The Good : Les GAFA sortent d’ailleurs déjà renforcés de la crise actuelle…
S.D. : Au fil des mois, on a fait à peu près toutes les lettres de l’alphabet pour imaginer la courbe de la reprise. Après, la reprise en V, en U, puis en W, la dernière lettre à la mode, c’est le K : avec certains acteurs qui repartent très fort et d’autres qui se retrouvent à terre. Sur les six derniers mois, les GAFA, Apple et Amazon en tête, et dans une moindre mesure Facebook et Google, ressortent extrêmement renforcés. Ce n’est encore qu’un début. Il y a un consensus pour dire qu’ils détiennent les clés du monde de demain, c’est ma lecture du cours de bourse à 2 000 milliards d’Apple, il y a consensus pour dire que durablement Apple a les clés de nos économies.
Mais on voit aussi un rapport de force se construire de plus en plus avec les acteurs chinois. Pourtant, d’un point de vue démocratique ou écologique, ils ont un niveau de maturité sans commune mesure avec celui des GAFA, qui, eux, ont des coups d’avance, y compris sur ce sujet de la transition énergétique… Je m’en souviendrai toujours : en 2005 ou 2006, lors de ma première visite chez Google à Mountain View, ils installaient déjà des panneaux photovoltaïques partout… c’est un travail amorcé il y a plus de 15 ans.

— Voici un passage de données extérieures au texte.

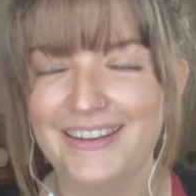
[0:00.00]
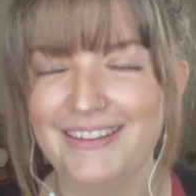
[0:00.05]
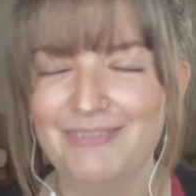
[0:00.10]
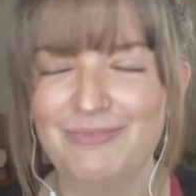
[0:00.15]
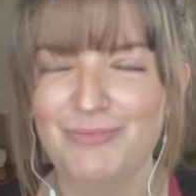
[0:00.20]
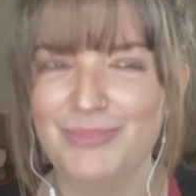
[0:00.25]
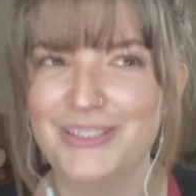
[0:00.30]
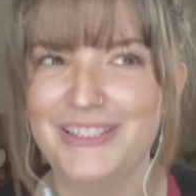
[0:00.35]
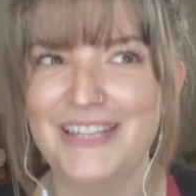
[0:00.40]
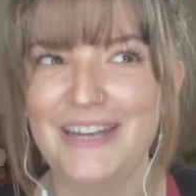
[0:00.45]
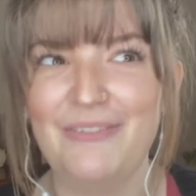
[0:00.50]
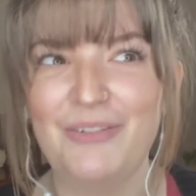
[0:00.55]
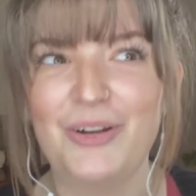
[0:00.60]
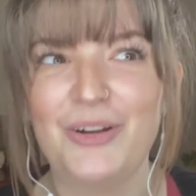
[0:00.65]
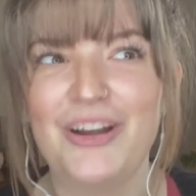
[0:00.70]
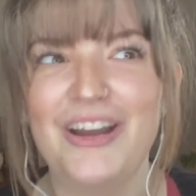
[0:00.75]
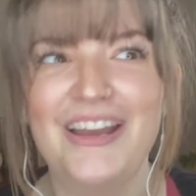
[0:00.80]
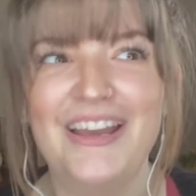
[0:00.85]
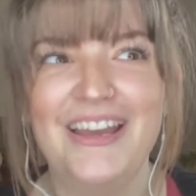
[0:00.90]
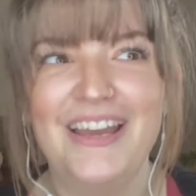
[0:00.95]
It was
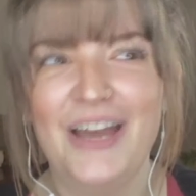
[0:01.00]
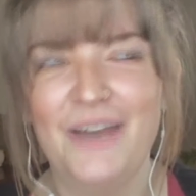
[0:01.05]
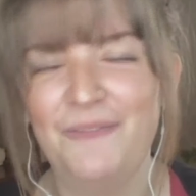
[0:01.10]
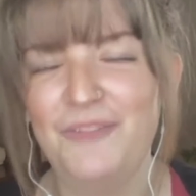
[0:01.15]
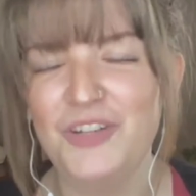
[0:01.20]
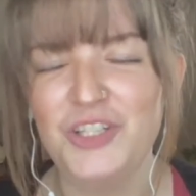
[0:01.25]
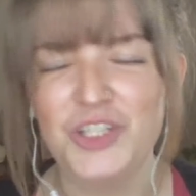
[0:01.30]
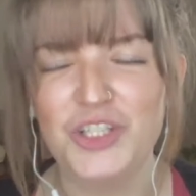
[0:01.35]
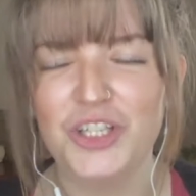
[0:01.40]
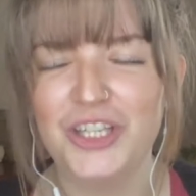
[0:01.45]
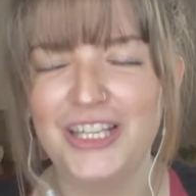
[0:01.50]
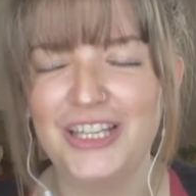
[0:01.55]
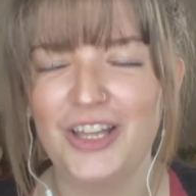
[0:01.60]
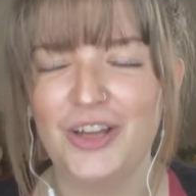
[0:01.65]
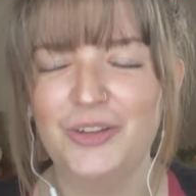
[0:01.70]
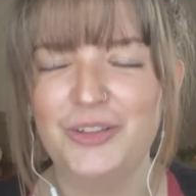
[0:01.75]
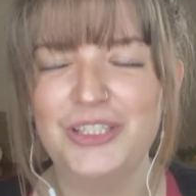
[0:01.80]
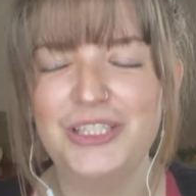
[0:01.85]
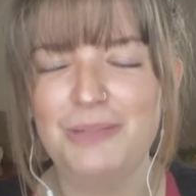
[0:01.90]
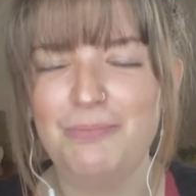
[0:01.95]
never officially
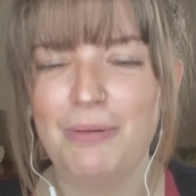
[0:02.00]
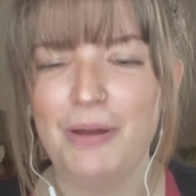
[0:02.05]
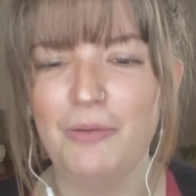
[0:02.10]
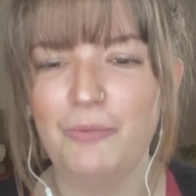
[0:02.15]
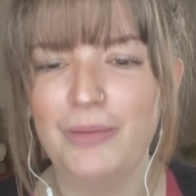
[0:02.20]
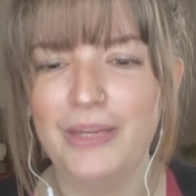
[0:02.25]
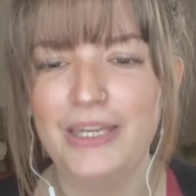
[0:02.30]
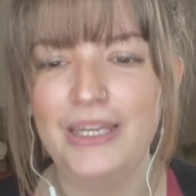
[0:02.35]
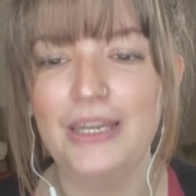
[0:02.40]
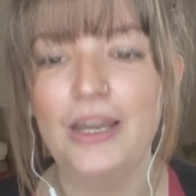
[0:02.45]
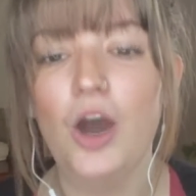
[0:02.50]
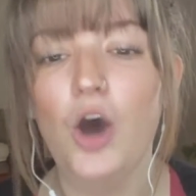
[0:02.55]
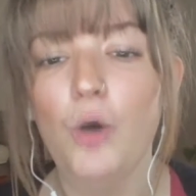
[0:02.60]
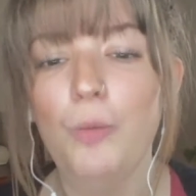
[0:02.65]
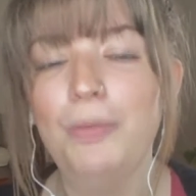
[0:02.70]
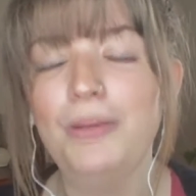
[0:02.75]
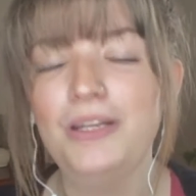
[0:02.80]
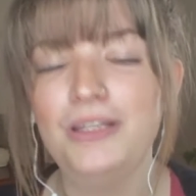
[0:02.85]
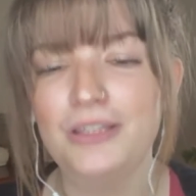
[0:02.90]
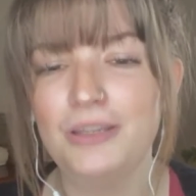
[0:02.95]
closed, but we
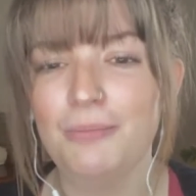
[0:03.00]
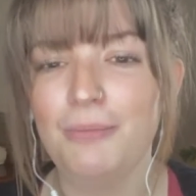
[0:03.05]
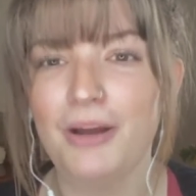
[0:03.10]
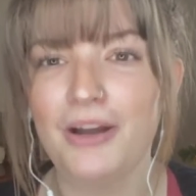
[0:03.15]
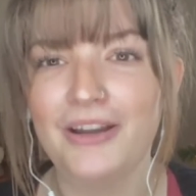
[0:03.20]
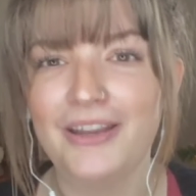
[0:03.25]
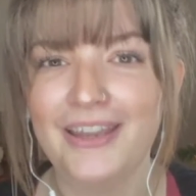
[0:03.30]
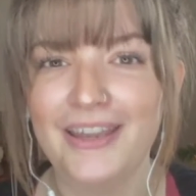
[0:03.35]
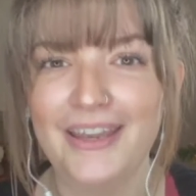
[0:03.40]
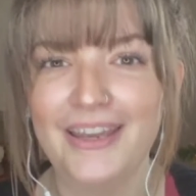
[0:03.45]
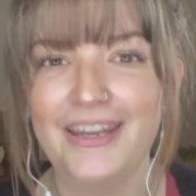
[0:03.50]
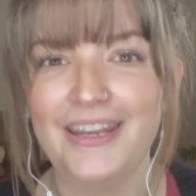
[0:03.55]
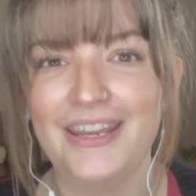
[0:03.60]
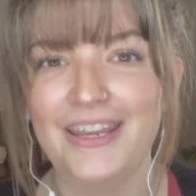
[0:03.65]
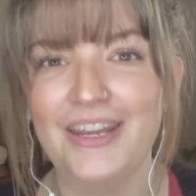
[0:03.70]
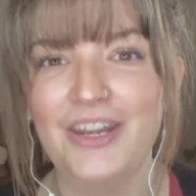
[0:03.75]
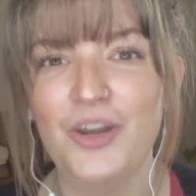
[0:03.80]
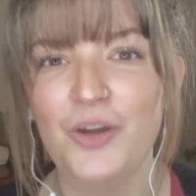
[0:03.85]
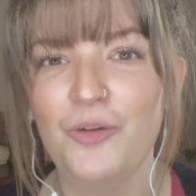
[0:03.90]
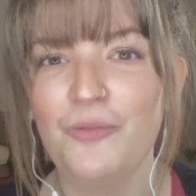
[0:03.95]
opened the market
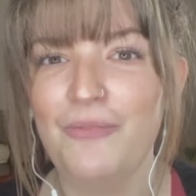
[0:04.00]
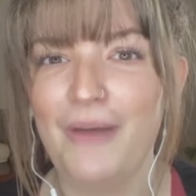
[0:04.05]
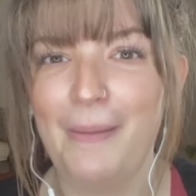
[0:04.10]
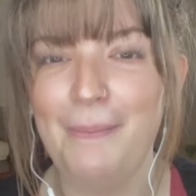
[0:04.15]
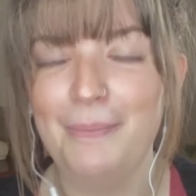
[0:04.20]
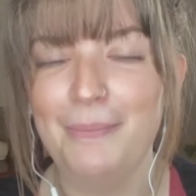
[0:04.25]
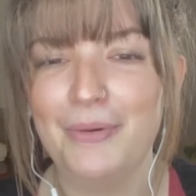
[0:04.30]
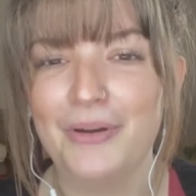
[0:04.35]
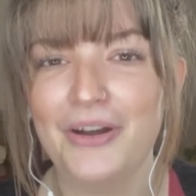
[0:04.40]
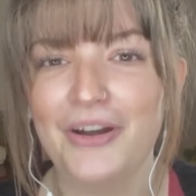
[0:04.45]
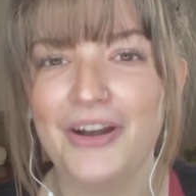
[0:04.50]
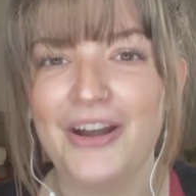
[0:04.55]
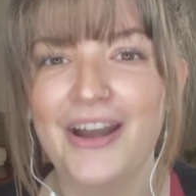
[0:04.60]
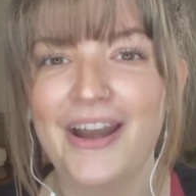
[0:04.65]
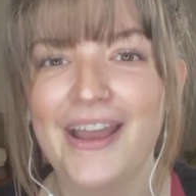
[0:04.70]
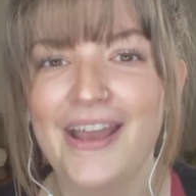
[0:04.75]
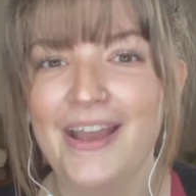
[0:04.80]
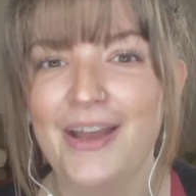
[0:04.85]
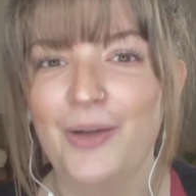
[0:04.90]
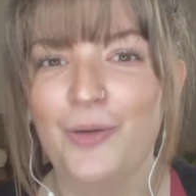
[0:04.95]
in November
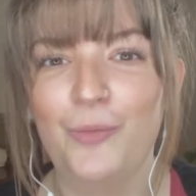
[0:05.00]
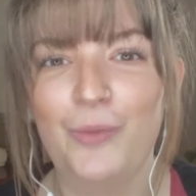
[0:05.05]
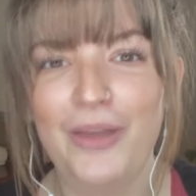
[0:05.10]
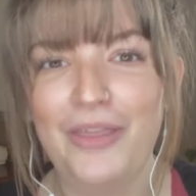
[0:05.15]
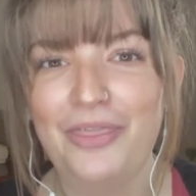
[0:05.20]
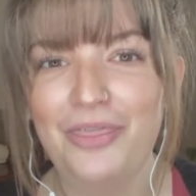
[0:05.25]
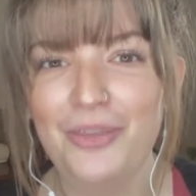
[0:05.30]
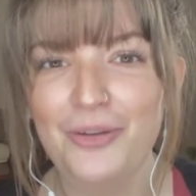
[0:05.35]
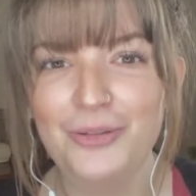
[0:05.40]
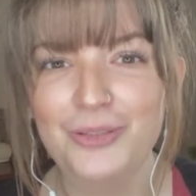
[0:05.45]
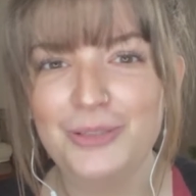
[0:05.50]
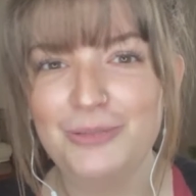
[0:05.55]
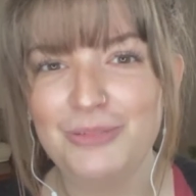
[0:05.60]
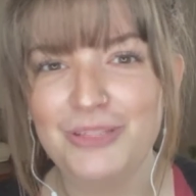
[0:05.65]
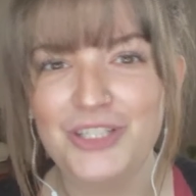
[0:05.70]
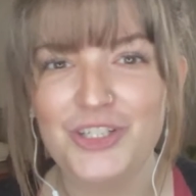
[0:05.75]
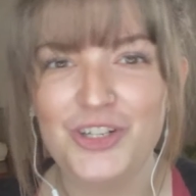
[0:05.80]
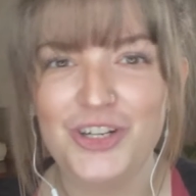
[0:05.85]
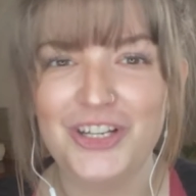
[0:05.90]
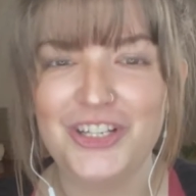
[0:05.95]
with those
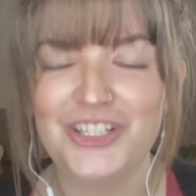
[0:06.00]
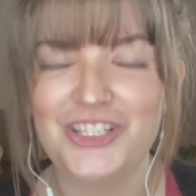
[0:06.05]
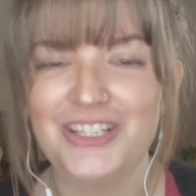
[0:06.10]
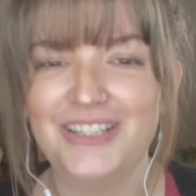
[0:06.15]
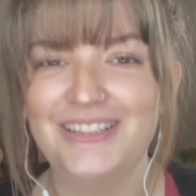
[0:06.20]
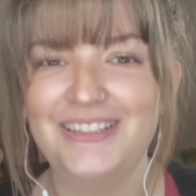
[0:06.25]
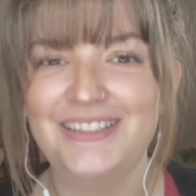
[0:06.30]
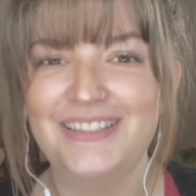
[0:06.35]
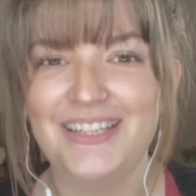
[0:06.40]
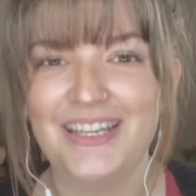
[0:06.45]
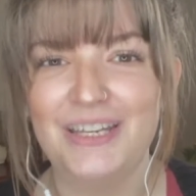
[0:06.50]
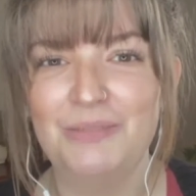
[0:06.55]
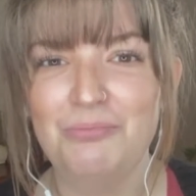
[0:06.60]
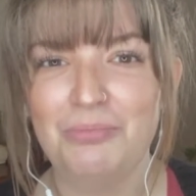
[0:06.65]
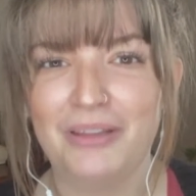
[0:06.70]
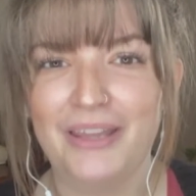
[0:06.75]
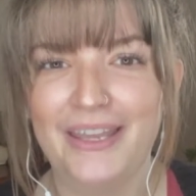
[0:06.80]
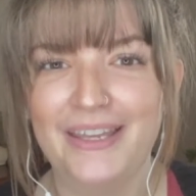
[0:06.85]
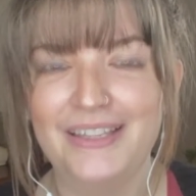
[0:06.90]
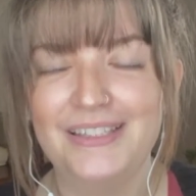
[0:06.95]
restrictions in
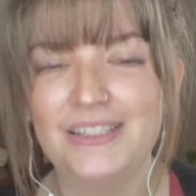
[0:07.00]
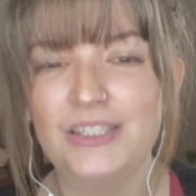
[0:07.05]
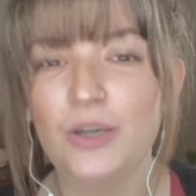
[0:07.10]
place.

The Good : Tout le monde a-t-il la capacité de se transformer pour mener une transition écologique ?
S.D. : Il y a au moins trois stades : ceux qui ont tout bon et agissent sur leur impact. C’est le cas des GAFA (en prenant avec des pincettes le cas d’Amazon), ou de Microsoft, par exemple, qui a décidé de travailler non seulement pour avoir un impact carbone nul, mais aussi pour racheter sa dette écologique depuis sa création… Et puis il y a les acteurs, chinois, notamment, mais aussi la plupart de nos fleurons industriels, qui sont encore dans une économie qui n’est peut-être pas celle de demain, ni celle d’hier, mais fonctionne encore très bien aujourd’hui. Ensuite, il y a une grande diversité d’acteurs, qui, quoi qu’ils fassent, devront trouver les moyens de se transformer. Le constat est clair et partagé, ils ont envie de changer. Mais est-ce qu’on aura tous les moyens de se transformer ? Je ne sais pas.